European Union lobbying. The EU publishes a searchable database of people and organizations registered to lobby the European Parliament and the European Commission. The website LobbyFacts.eu takes that data and makes it available via an API. LobbyFacts also scrapes the European Commission’s disclosed lobbying meetings, which you can download here (warning: 10-megabyte direct download). Related: You can also explore the lobbyists and meetings via InegrityWatch.eu, which uses LobbyFacts’ data. Previously: U.S. government lobbyists (DIP 2017.05.31). [h/t Enigma Public + Xavier Dutoit]

SAT, ACT, and AP scores. The California Department of Education publishes aggregate scores on these high-school tests for each county, district, and school going back to the late 1990s. One hitch: For more than two months, the 2016 AP data “contained 350,000 more tests than had actually been taken,” according to inewsource.org’s Megan Wood, who spotted the discrepancies (and others) and got the department to fix them. Similar datasets are available from other states, including Texas, Florida, and Pennsylvania. Bonus: inewsource.org’s has also published easy-to-search tables of the California AP, SAT, and ACT scores.
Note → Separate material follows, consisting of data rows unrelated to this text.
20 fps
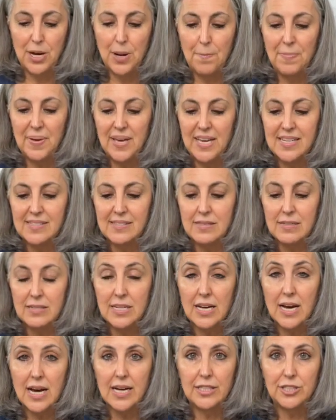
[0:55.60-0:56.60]
because the
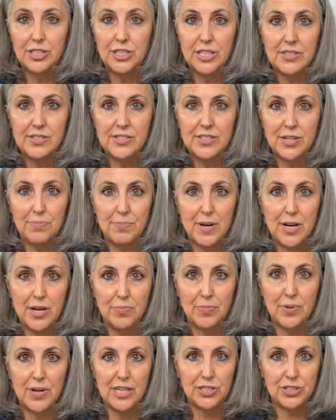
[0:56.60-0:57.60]
touch is their peer
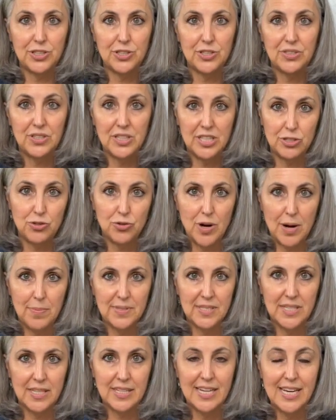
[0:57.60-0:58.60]
pressure that
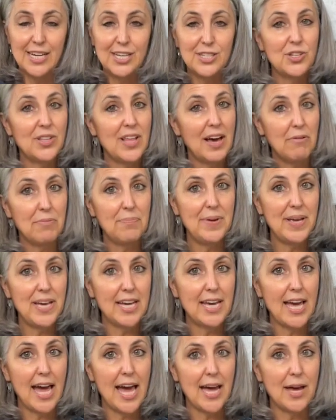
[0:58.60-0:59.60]
drops it. So that would be a
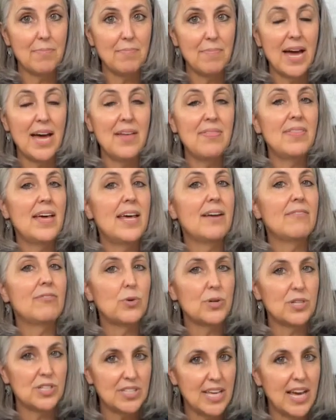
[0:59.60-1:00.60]
game. And then, of
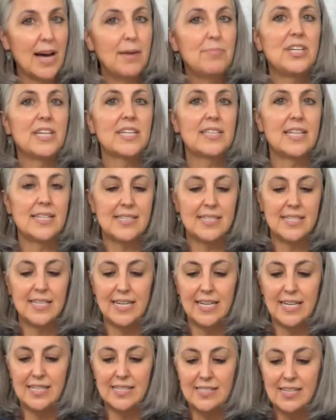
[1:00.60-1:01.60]
course, the object lesson
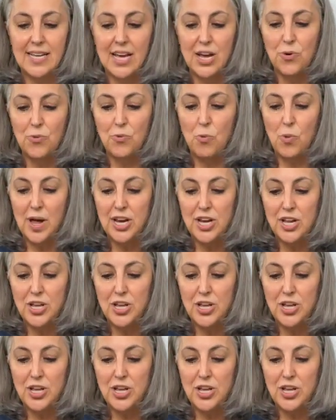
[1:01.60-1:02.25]
is when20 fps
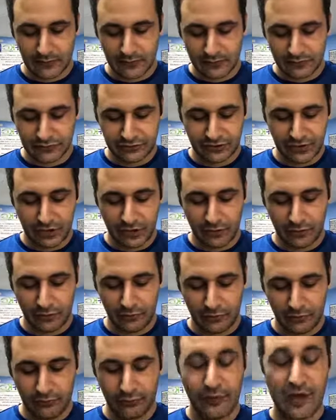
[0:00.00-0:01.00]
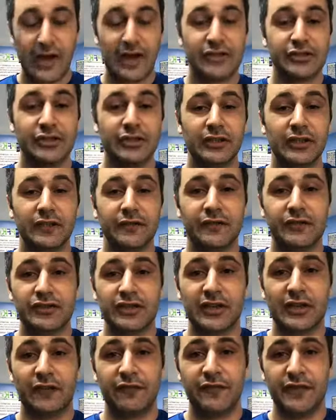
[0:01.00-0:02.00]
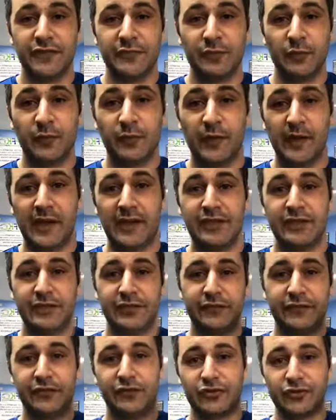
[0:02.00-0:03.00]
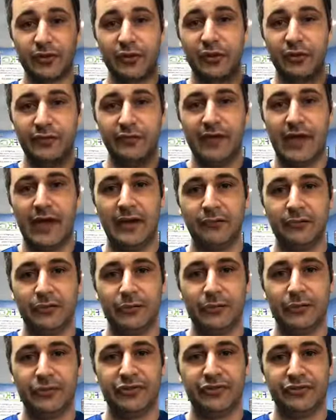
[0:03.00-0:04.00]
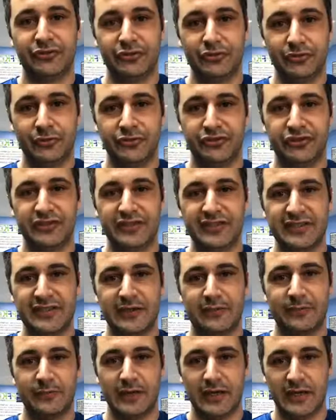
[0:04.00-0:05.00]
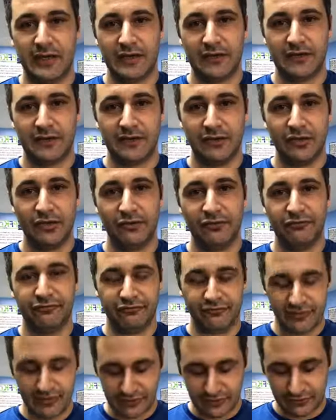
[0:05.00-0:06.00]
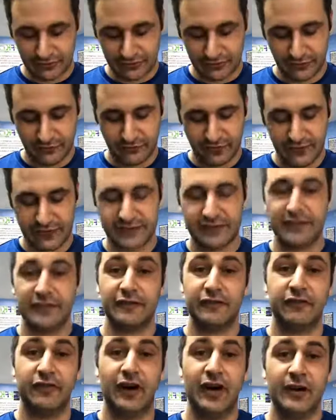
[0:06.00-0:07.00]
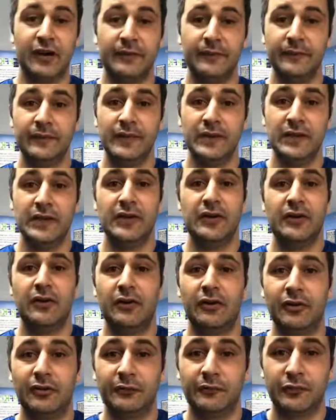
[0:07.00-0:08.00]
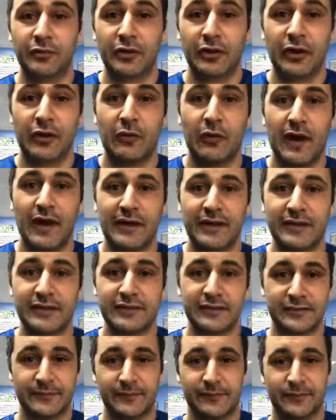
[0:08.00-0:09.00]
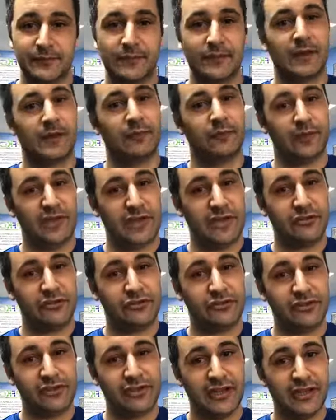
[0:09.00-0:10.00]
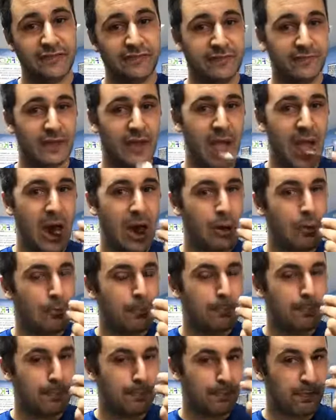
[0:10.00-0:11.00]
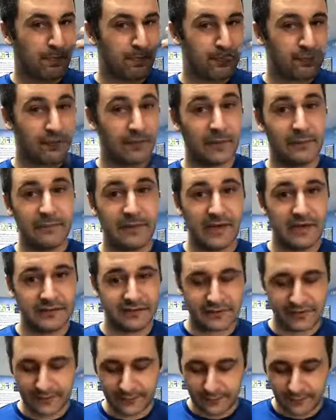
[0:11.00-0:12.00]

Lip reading: So we actually, if you check our Facebook page, if you scroll down, you will see some little videos of us in a farm called Pro Aquatics. Pretty good stuff. Amazing.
Individual library checkouts. The Seattle Public Library publishes a dataset of every checkout of every physical item (e.g., paperback books and DVDs, but not e-books) since April 2005. It currently contains more than 90 million rows. Previously: The library’s monthly checkout counts, by title (DIP 2017.03.01). [h/t David Christensen]

Harmony lovers. The New York Philharmonic has published three spreadsheets listing its subscribers — including where they sat, how much they paid, and where they had their tickets sent — for a slew of orchestral seasons between 1883 and the late 1990s. The earliest data includes names, too. (“Miss A. Brown” of 715 Fifth Avenue seems to have been a big fan, having subscribed to 26 seats for the 1890-91 season.) Previously: The Philharmonic’s performance history (DIP 2016.10.12). [h/t Rachel Shorey]